WORKING WITH EXISTING BUFFERS

Existing buffers aren't usable for DMA without first being mapped into the
DMA address space of the device.  However, most buffers passed to your
driver can safely be used with such DMA mapping.  (See the first section
of Documentation/DMA-API-HOWTO.txt, titled "What memory is DMA-able?")

- When you're using scatterlists, you can map everything at once.  On some
  systems, this kicks in an IOMMU and turns the scatterlists into single
  DMA transactions:

	int usb_buffer_map_sg (struct usb_device *dev, unsigned pipe,
		struct scatterlist *sg, int nents);

	void usb_buffer_dmasync_sg (struct usb_device *dev, unsigned pipe,
		struct scatterlist *sg, int n_hw_ents);

	void usb_buffer_unmap_sg (struct usb_device *dev, unsigned pipe,
		struct scatterlist *sg, int n_hw_ents);

  It's probably easier to use the new usb_sg_*() calls, which do the DMA
  mapping and apply other tweaks to make scatterlist i/o be fast.
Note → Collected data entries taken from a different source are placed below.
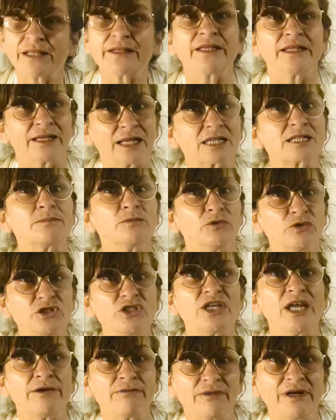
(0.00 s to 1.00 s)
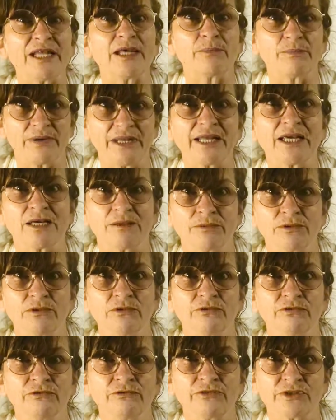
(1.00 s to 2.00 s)
I think that's more generally
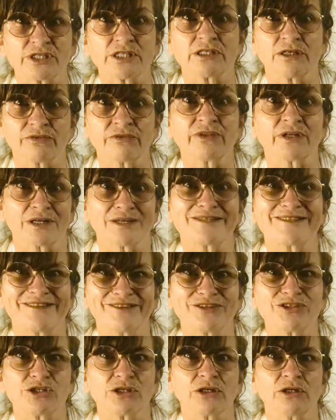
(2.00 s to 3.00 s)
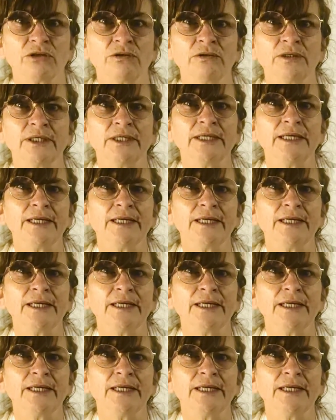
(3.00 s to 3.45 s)
applicable for stuff that I still do.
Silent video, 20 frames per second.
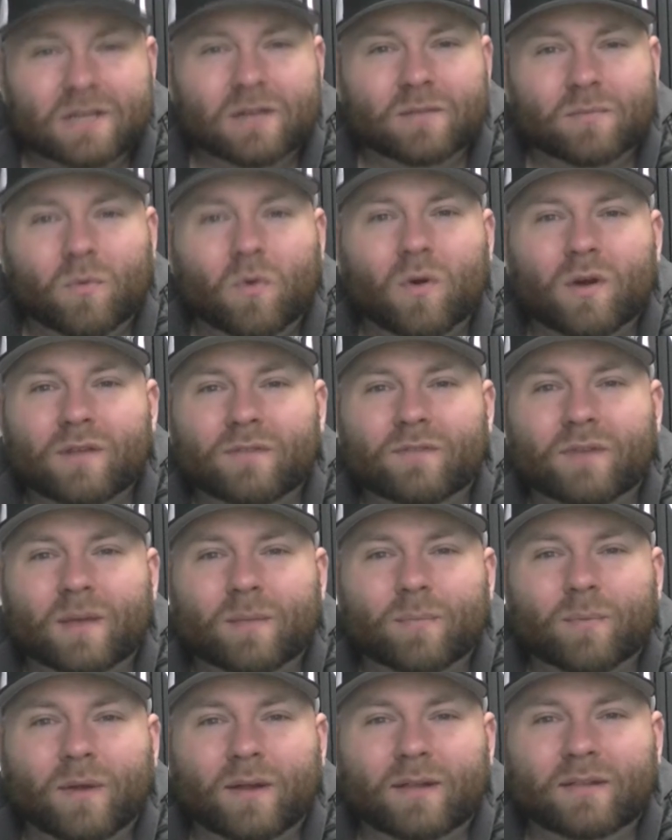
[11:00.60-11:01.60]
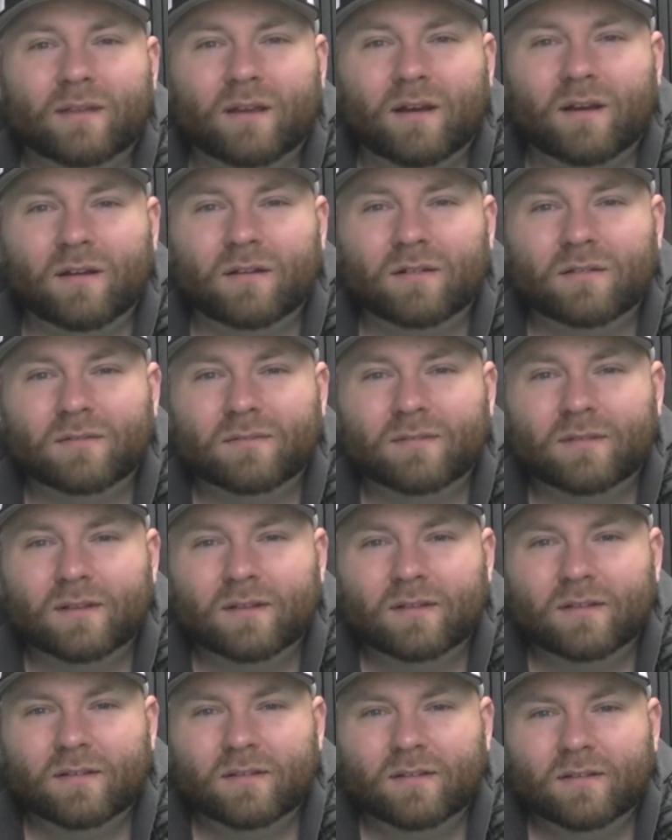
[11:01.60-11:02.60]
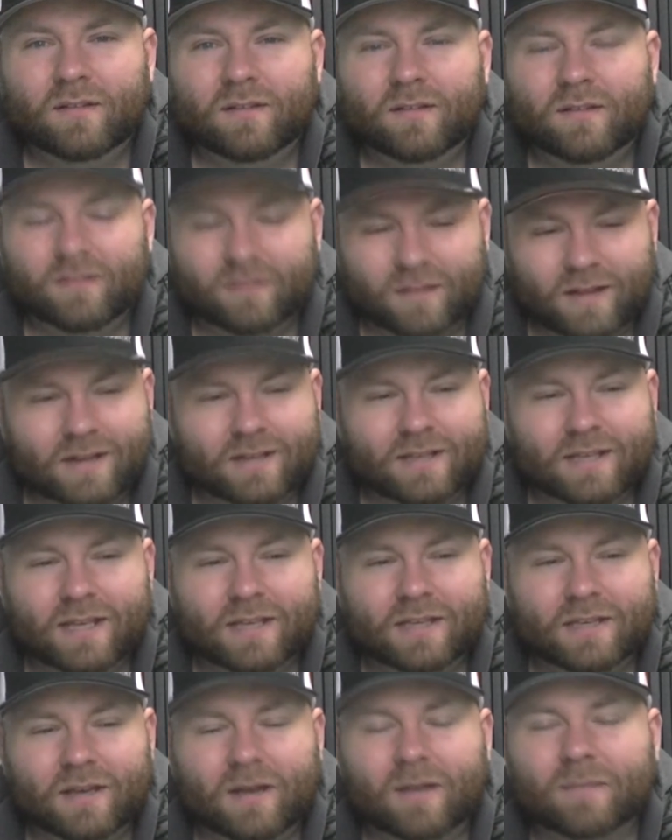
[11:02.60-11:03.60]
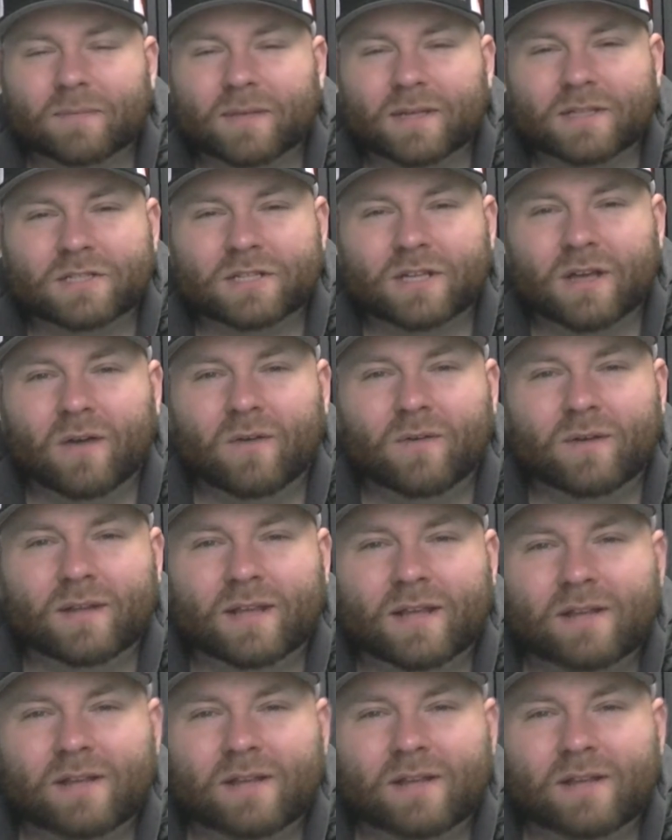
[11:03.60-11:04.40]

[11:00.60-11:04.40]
a good morning vape right there. That'll kick you up, get you going.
- Some drivers may prefer to work with the model that they're mapping large
  buffers, synchronizing their safe re-use.  (If there's no re-use, then let
  usbcore do the map/unmap.)  Large periodic transfers make good examples
  here, since it's cheaper to just synchronize the buffer than to unmap it
  each time an urb completes and then re-map it on during resubmission.

  These calls all work with initialized urbs:  urb->dev, urb->pipe,
  urb->transfer_buffer, and urb->transfer_buffer_length must all be
  valid when these calls are used (urb->setup_packet must be valid too
  if urb is a control request):

	struct urb *usb_buffer_map (struct urb *urb);

	void usb_buffer_dmasync (struct urb *urb);

	void usb_buffer_unmap (struct urb *urb);

  The calls manage urb->transfer_dma for you, and set URB_NO_TRANSFER_DMA_MAP
  so that usbcore won't map or unmap the buffer.  They cannot be used for
  setup_packet buffers in control requests.

Note that several of those interfaces are currently commented out, since
they don't have current users.  See the source code.  Other than the dmasync
calls (where the underlying DMA primitives have changed), most of them can
easily be commented back in if you want to use them.